§ **What you should do**
Pictures stay out of your copy, but everything else in the records below must be repeated exactly.

§ **Data for review**
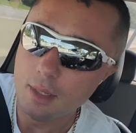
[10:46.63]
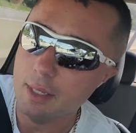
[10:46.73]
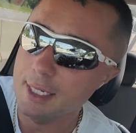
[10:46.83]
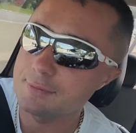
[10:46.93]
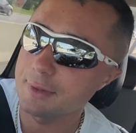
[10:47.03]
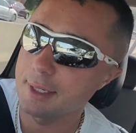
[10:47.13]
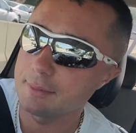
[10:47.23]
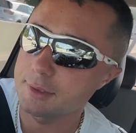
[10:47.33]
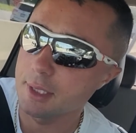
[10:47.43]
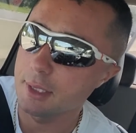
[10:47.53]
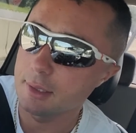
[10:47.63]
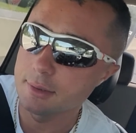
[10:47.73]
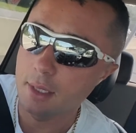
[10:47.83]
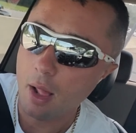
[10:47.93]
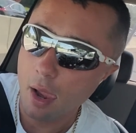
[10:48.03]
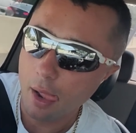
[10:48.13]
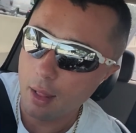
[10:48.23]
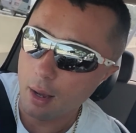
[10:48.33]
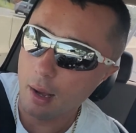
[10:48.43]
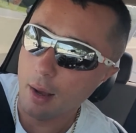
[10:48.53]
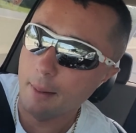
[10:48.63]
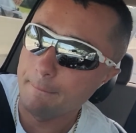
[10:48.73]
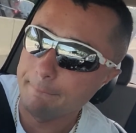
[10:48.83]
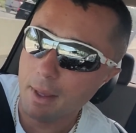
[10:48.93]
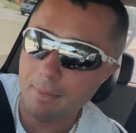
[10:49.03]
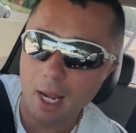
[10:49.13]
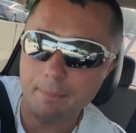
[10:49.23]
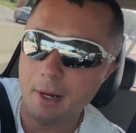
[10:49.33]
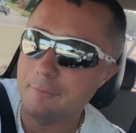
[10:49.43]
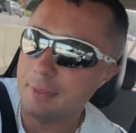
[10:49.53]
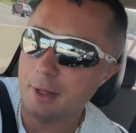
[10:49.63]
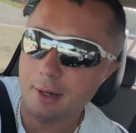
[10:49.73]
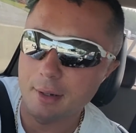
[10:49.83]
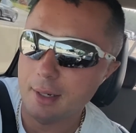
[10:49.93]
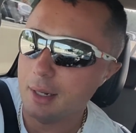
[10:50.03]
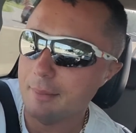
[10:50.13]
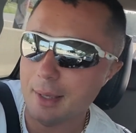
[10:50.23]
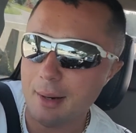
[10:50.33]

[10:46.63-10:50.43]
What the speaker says: That's for damn sure. I'm not above it though, you know what I mean?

§ **Response for this exercise**
[10:46.63]
[10:46.73]
[10:46.83]
[10:46.93]
[10:47.03]
[10:47.13]
[10:47.23]
[10:47.33]
[10:47.43]
[10:47.53]
[10:47.63]
[10:47.73]
[10:47.83]
[10:47.93]
[10:48.03]
[10:48.13]
[10:48.23]
[10:48.33]
[10:48.43]
[10:48.53]
[10:48.63]
[10:48.73]
[10:48.83]
[10:48.93]
[10:49.03]
[10:49.13]
[10:49.23]
[10:49.33]
[10:49.43]
[10:49.53]
[10:49.63]
[10:49.73]
[10:49.83]
[10:49.93]
[10:50.03]
[10:50.13]
[10:50.23]
[10:50.33]

[10:46.63-10:50.43]
What the speaker says: That's for damn sure. I'm not above it though, you know what I mean?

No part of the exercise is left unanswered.